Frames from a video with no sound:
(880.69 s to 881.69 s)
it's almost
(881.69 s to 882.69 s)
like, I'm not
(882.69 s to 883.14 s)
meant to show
++++++++
#### Description of the task:
Could you write out, exactly as given, the lines from the one holding "(880.69 s to 881.69 s)" through the end of the listing, and nothing else?

#### Output of the task:
(880.69 s to 881.69 s)
it's almost
(881.69 s to 882.69 s)
like, I'm not
(882.69 s to 883.14 s)
meant to show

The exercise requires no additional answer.